* Description of the task:
Down to the last line, print the data that follows exactly, without its pictures.

[Stored records]
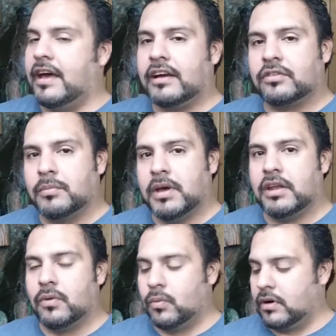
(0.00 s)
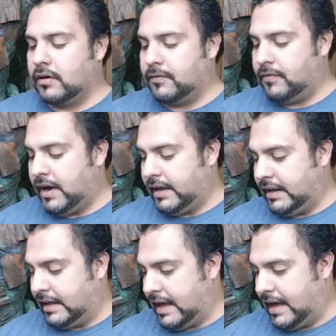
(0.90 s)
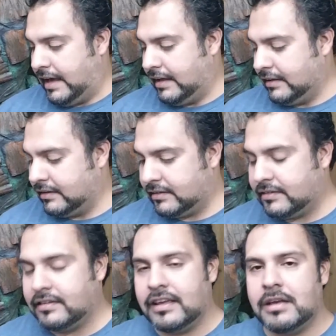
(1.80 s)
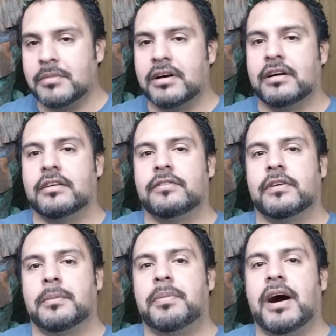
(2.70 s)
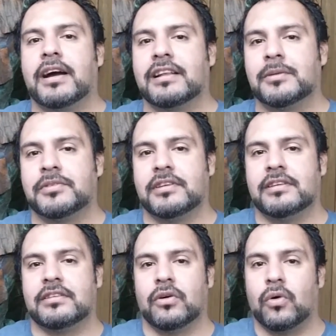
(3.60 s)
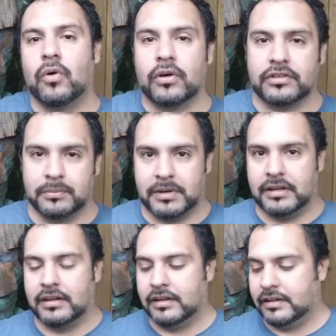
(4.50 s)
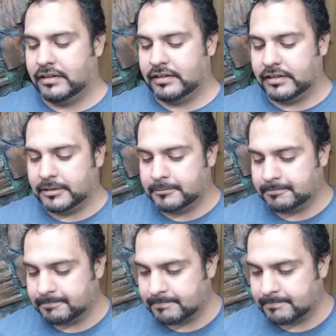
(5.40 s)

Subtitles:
X-Men were fighting a team of Apocalypse's horsemen, and so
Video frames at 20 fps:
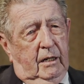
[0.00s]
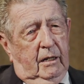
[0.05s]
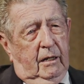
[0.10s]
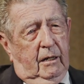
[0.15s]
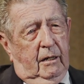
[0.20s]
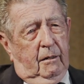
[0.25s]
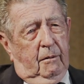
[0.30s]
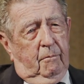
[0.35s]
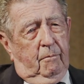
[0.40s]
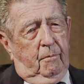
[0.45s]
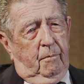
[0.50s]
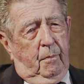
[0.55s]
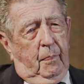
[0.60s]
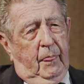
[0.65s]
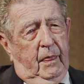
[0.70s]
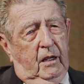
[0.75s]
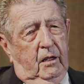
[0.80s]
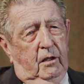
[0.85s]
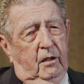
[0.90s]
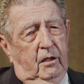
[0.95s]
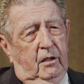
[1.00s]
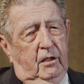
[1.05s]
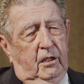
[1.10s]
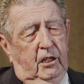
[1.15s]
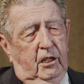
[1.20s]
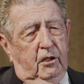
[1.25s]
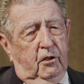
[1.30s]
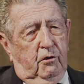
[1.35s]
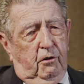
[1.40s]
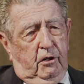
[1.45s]
Um,
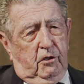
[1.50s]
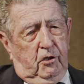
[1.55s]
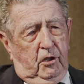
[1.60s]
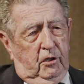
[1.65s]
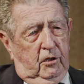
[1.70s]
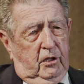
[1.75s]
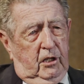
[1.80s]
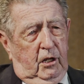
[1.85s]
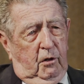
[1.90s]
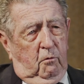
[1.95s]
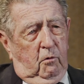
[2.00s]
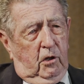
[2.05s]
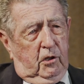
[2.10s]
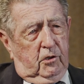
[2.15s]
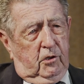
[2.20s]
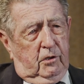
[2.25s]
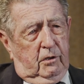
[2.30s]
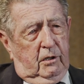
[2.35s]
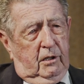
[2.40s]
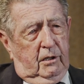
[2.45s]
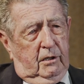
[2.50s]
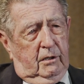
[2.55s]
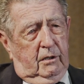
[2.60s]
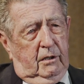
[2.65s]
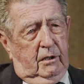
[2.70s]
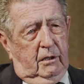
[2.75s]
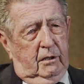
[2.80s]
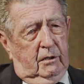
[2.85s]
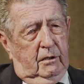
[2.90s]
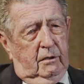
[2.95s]
the interesting thing was
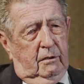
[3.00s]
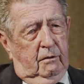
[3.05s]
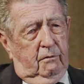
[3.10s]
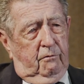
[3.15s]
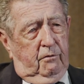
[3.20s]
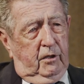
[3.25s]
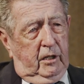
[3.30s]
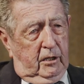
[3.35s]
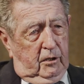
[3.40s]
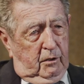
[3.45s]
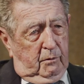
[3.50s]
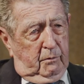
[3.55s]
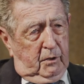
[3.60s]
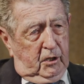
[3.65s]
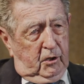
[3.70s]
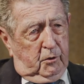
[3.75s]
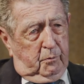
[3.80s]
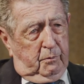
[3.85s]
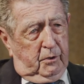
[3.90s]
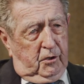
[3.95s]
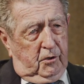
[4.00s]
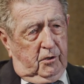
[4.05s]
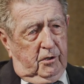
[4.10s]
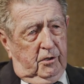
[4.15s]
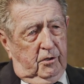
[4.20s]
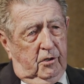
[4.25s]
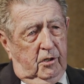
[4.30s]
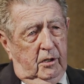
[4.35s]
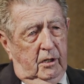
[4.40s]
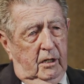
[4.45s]
in, in Vietnamese
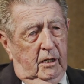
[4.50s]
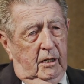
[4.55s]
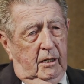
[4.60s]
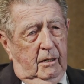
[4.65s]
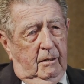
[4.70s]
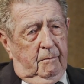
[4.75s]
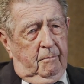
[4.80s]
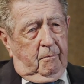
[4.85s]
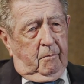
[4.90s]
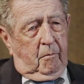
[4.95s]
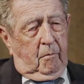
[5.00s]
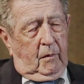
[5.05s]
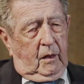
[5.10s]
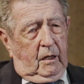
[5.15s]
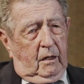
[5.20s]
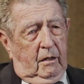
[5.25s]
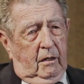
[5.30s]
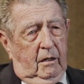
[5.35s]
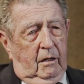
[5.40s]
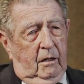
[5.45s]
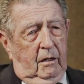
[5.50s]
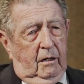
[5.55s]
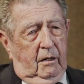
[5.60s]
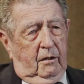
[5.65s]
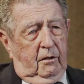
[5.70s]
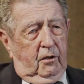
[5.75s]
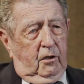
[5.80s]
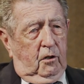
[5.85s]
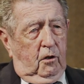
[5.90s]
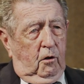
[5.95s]
business,
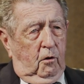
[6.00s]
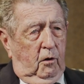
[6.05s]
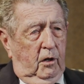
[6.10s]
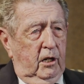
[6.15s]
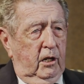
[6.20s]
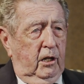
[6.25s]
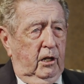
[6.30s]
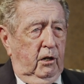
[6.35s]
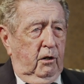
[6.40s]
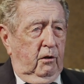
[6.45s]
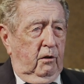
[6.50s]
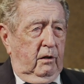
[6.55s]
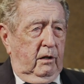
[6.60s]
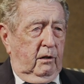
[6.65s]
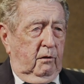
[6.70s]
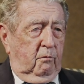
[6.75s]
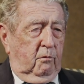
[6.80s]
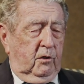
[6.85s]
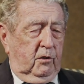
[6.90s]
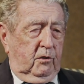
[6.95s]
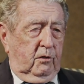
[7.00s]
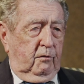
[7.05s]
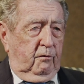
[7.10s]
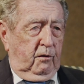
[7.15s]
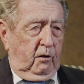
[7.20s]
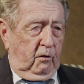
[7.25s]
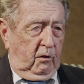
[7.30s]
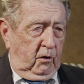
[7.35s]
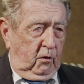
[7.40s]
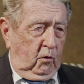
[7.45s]
uh, you know, here it was a
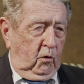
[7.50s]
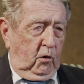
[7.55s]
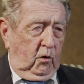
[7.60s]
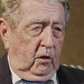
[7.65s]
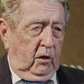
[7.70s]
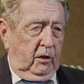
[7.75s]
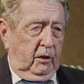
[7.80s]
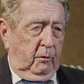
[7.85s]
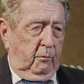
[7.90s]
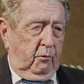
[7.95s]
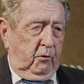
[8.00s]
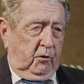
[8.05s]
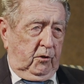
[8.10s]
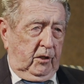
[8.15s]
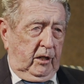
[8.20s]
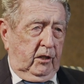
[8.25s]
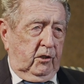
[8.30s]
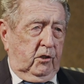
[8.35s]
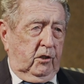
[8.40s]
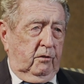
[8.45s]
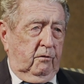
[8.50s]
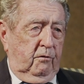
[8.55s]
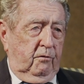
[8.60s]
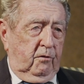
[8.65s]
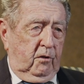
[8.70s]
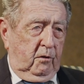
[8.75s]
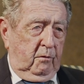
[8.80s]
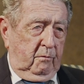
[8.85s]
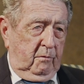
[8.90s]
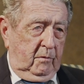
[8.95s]
very orderly procession
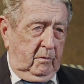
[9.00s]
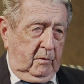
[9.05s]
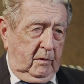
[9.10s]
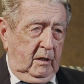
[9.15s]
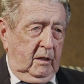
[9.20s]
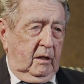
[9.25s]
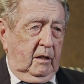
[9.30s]
from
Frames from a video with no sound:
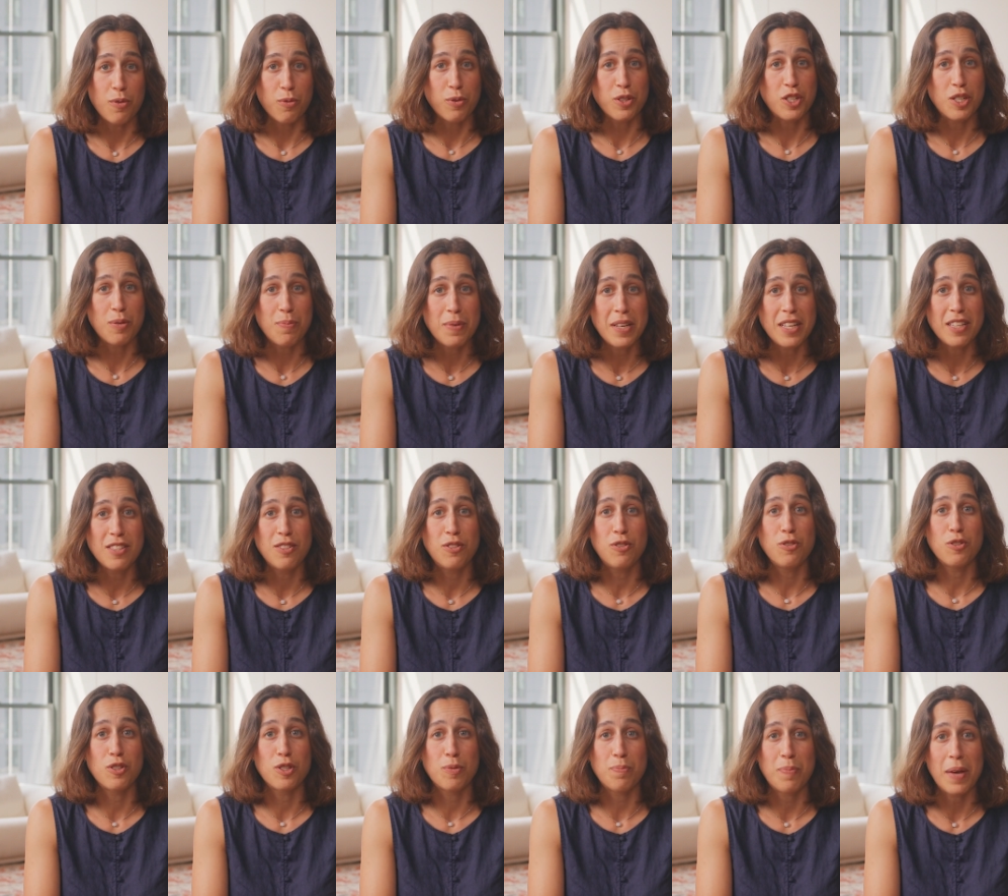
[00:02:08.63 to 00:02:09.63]
which means
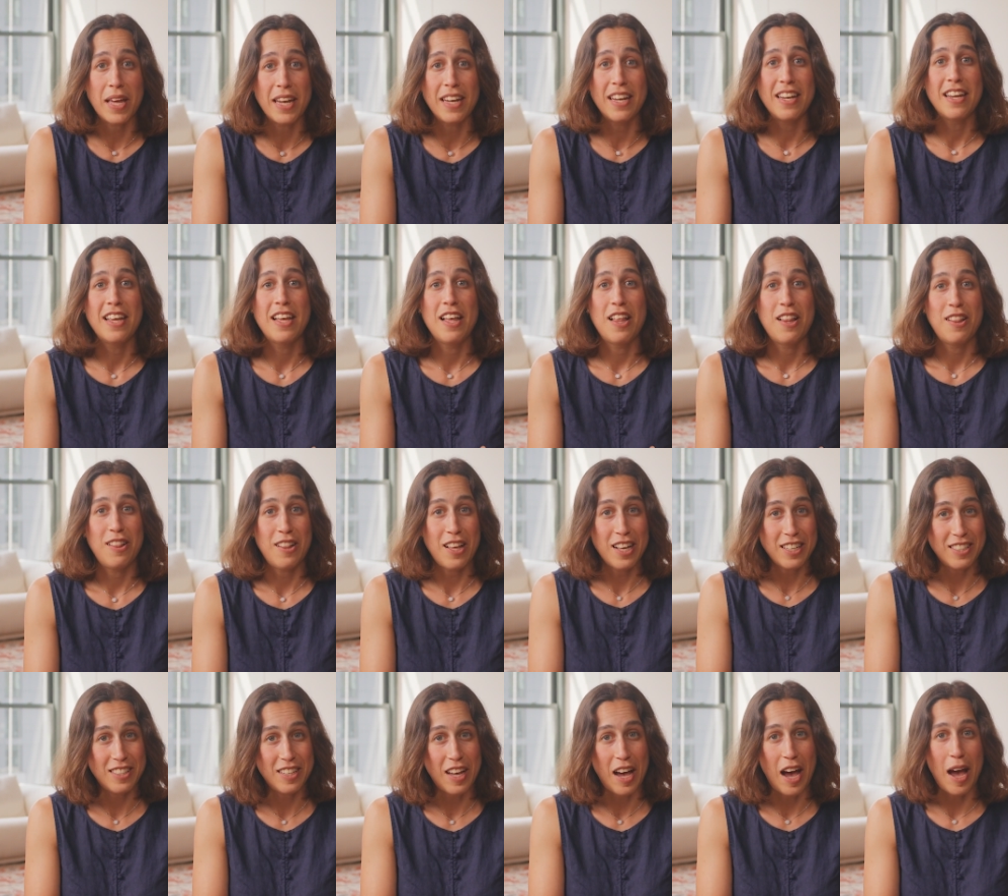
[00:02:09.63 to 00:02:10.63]
you'll spend
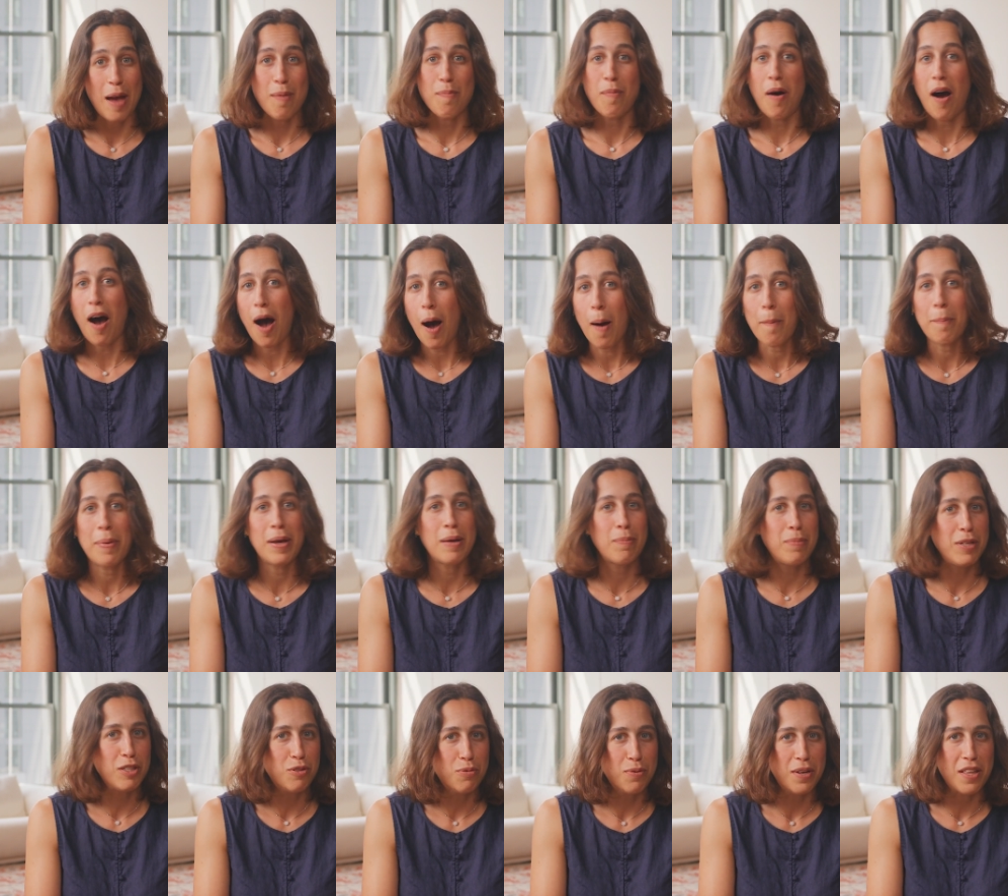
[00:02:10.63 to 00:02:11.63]
less time hopping
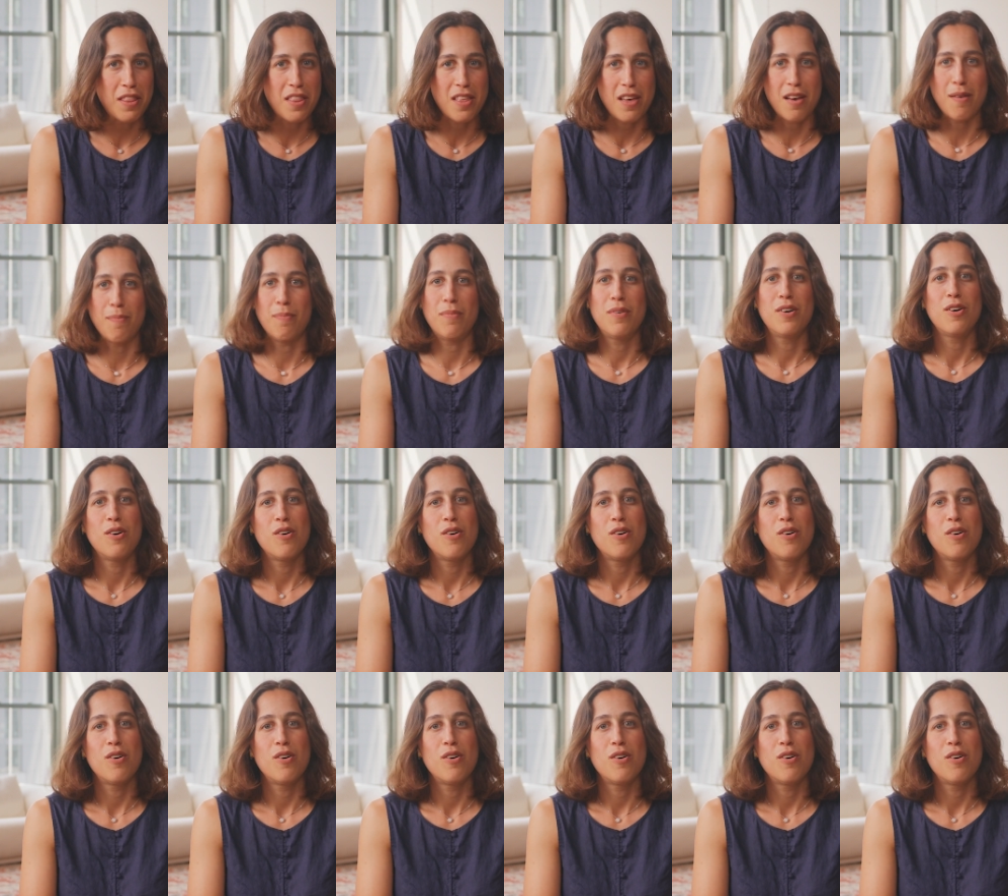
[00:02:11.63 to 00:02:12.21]
between them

* Exercise solution:
(0.00 s)
(0.90 s)
(1.80 s)
(2.70 s)
(3.60 s)
(4.50 s)
(5.40 s)

Subtitles:
X-Men were fighting a team of Apocalypse's horsemen, and so
Video frames at 20 fps:
[0.00s]
[0.05s]
[0.10s]
[0.15s]
[0.20s]
[0.25s]
[0.30s]
[0.35s]
[0.40s]
[0.45s]
[0.50s]
[0.55s]
[0.60s]
[0.65s]
[0.70s]
[0.75s]
[0.80s]
[0.85s]
[0.90s]
[0.95s]
[1.00s]
[1.05s]
[1.10s]
[1.15s]
[1.20s]
[1.25s]
[1.30s]
[1.35s]
[1.40s]
[1.45s]
Um,
[1.50s]
[1.55s]
[1.60s]
[1.65s]
[1.70s]
[1.75s]
[1.80s]
[1.85s]
[1.90s]
[1.95s]
[2.00s]
[2.05s]
[2.10s]
[2.15s]
[2.20s]
[2.25s]
[2.30s]
[2.35s]
[2.40s]
[2.45s]
[2.50s]
[2.55s]
[2.60s]
[2.65s]
[2.70s]
[2.75s]
[2.80s]
[2.85s]
[2.90s]
[2.95s]
the interesting thing was
[3.00s]
[3.05s]
[3.10s]
[3.15s]
[3.20s]
[3.25s]
[3.30s]
[3.35s]
[3.40s]
[3.45s]
[3.50s]
[3.55s]
[3.60s]
[3.65s]
[3.70s]
[3.75s]
[3.80s]
[3.85s]
[3.90s]
[3.95s]
[4.00s]
[4.05s]
[4.10s]
[4.15s]
[4.20s]
[4.25s]
[4.30s]
[4.35s]
[4.40s]
[4.45s]
in, in Vietnamese
[4.50s]
[4.55s]
[4.60s]
[4.65s]
[4.70s]
[4.75s]
[4.80s]
[4.85s]
[4.90s]
[4.95s]
[5.00s]
[5.05s]
[5.10s]
[5.15s]
[5.20s]
[5.25s]
[5.30s]
[5.35s]
[5.40s]
[5.45s]
[5.50s]
[5.55s]
[5.60s]
[5.65s]
[5.70s]
[5.75s]
[5.80s]
[5.85s]
[5.90s]
[5.95s]
business,
[6.00s]
[6.05s]
[6.10s]
[6.15s]
[6.20s]
[6.25s]
[6.30s]
[6.35s]
[6.40s]
[6.45s]
[6.50s]
[6.55s]
[6.60s]
[6.65s]
[6.70s]
[6.75s]
[6.80s]
[6.85s]
[6.90s]
[6.95s]
[7.00s]
[7.05s]
[7.10s]
[7.15s]
[7.20s]
[7.25s]
[7.30s]
[7.35s]
[7.40s]
[7.45s]
uh, you know, here it was a
[7.50s]
[7.55s]
[7.60s]
[7.65s]
[7.70s]
[7.75s]
[7.80s]
[7.85s]
[7.90s]
[7.95s]
[8.00s]
[8.05s]
[8.10s]
[8.15s]
[8.20s]
[8.25s]
[8.30s]
[8.35s]
[8.40s]
[8.45s]
[8.50s]
[8.55s]
[8.60s]
[8.65s]
[8.70s]
[8.75s]
[8.80s]
[8.85s]
[8.90s]
[8.95s]
very orderly procession
[9.00s]
[9.05s]
[9.10s]
[9.15s]
[9.20s]
[9.25s]
[9.30s]
from
Frames from a video with no sound:
[00:02:08.63 to 00:02:09.63]
which means
[00:02:09.63 to 00:02:10.63]
you'll spend
[00:02:10.63 to 00:02:11.63]
less time hopping
[00:02:11.63 to 00:02:12.21]
between them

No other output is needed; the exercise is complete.